▶ _ASSIGNMENT_: Write out only the lines from the line containing "(5.00 s to 6.00 s)" to the end of the listing below, both included, exactly as they stand. Drop the pictures.
========
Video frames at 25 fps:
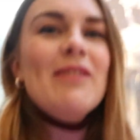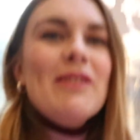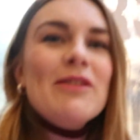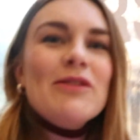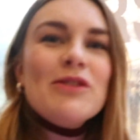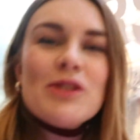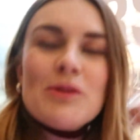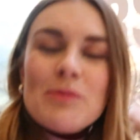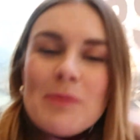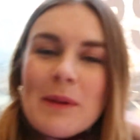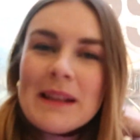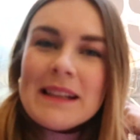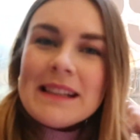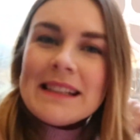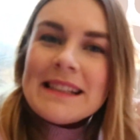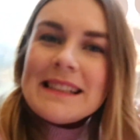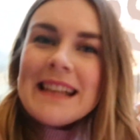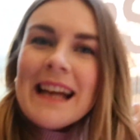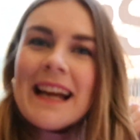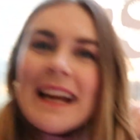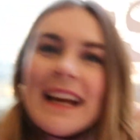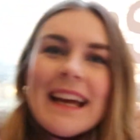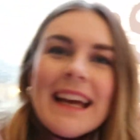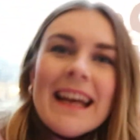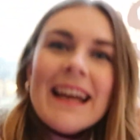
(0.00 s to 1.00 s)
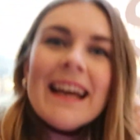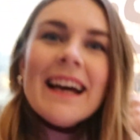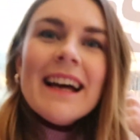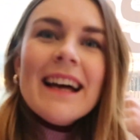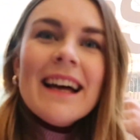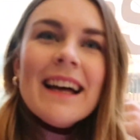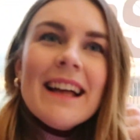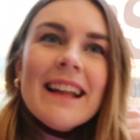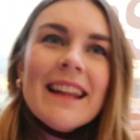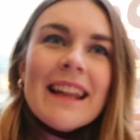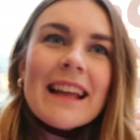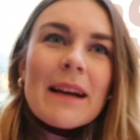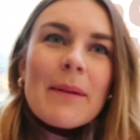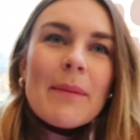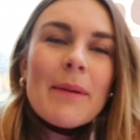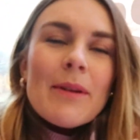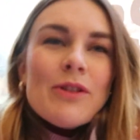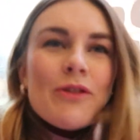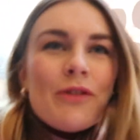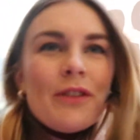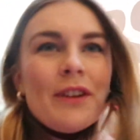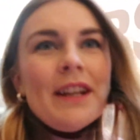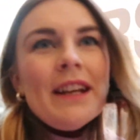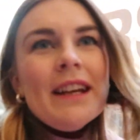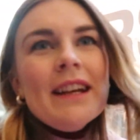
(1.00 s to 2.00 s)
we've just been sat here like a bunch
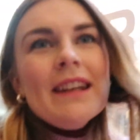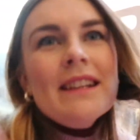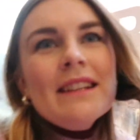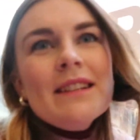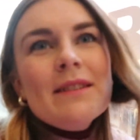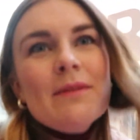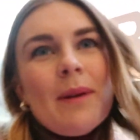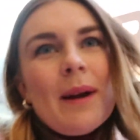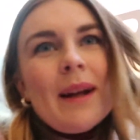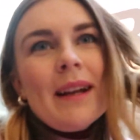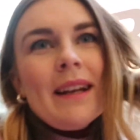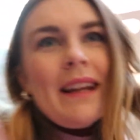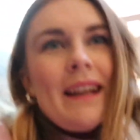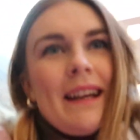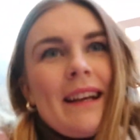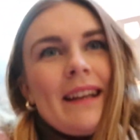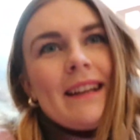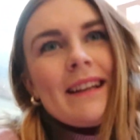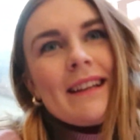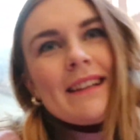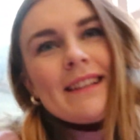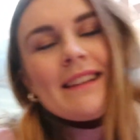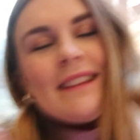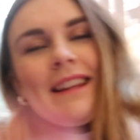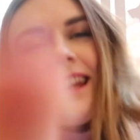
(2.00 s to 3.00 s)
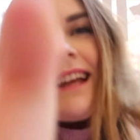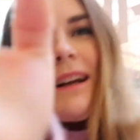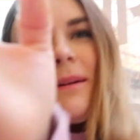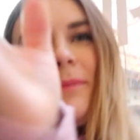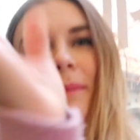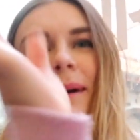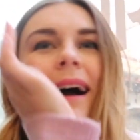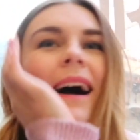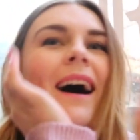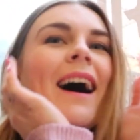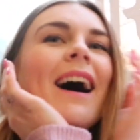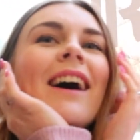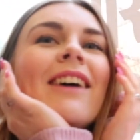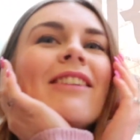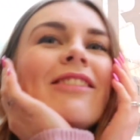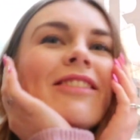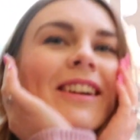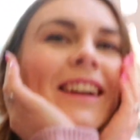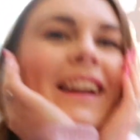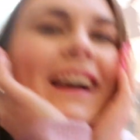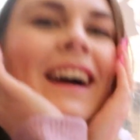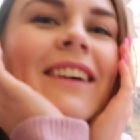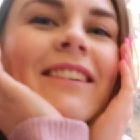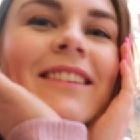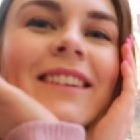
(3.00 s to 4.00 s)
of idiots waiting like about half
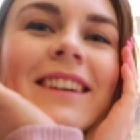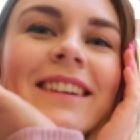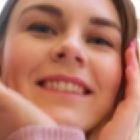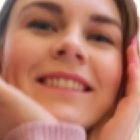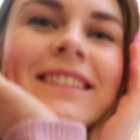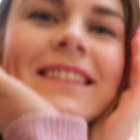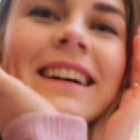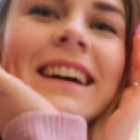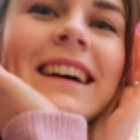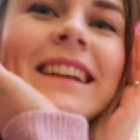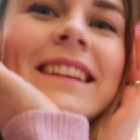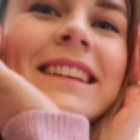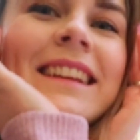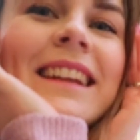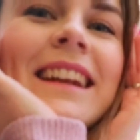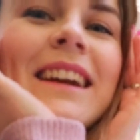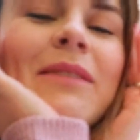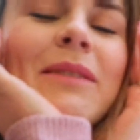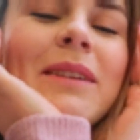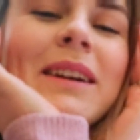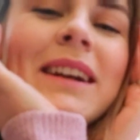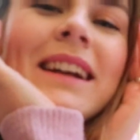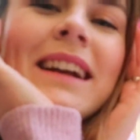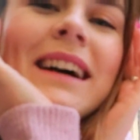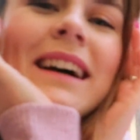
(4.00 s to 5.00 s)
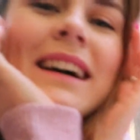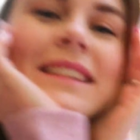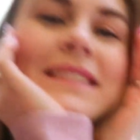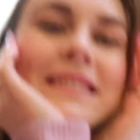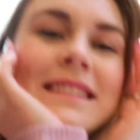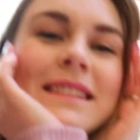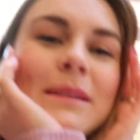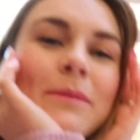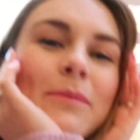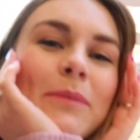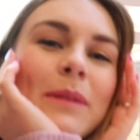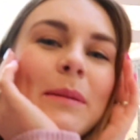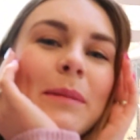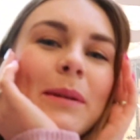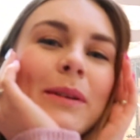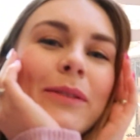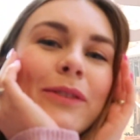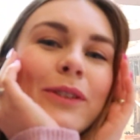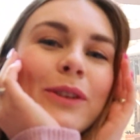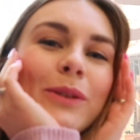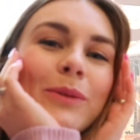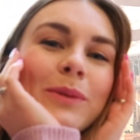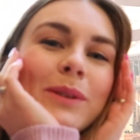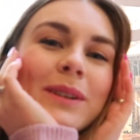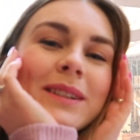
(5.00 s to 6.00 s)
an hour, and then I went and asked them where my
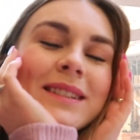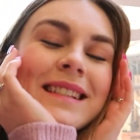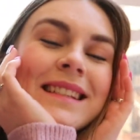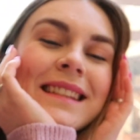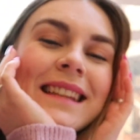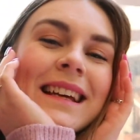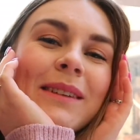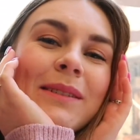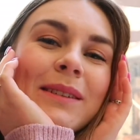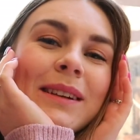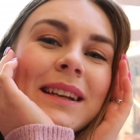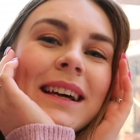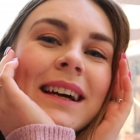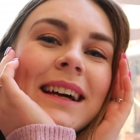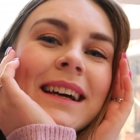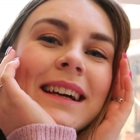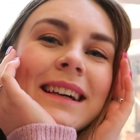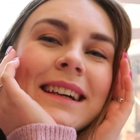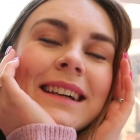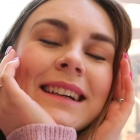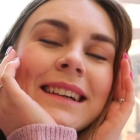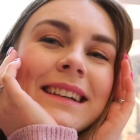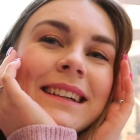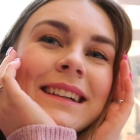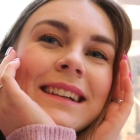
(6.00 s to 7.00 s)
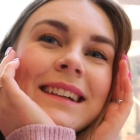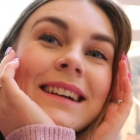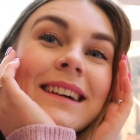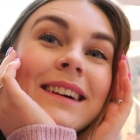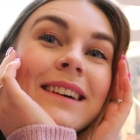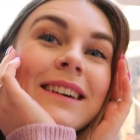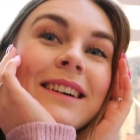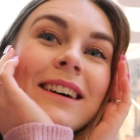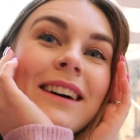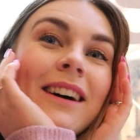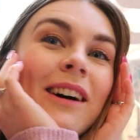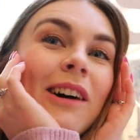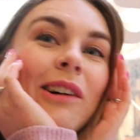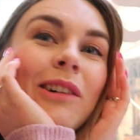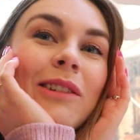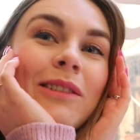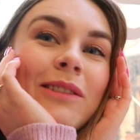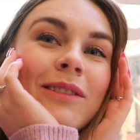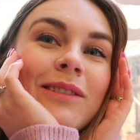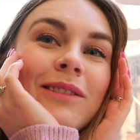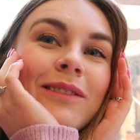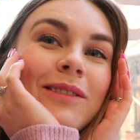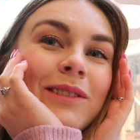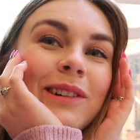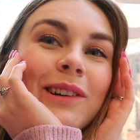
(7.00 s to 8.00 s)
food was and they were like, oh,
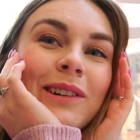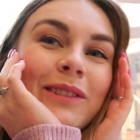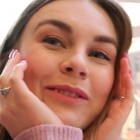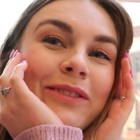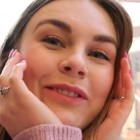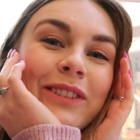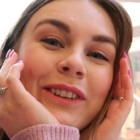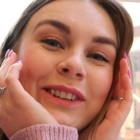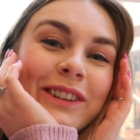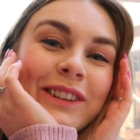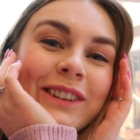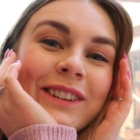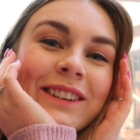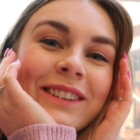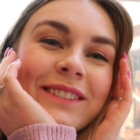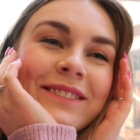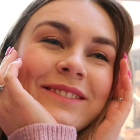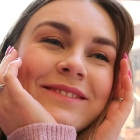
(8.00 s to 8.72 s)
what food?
========
▶ _REPLY_:
(5.00 s to 6.00 s)
an hour, and then I went and asked them where my
(6.00 s to 7.00 s)
(7.00 s to 8.00 s)
food was and they were like, oh,
(8.00 s to 8.72 s)
what food?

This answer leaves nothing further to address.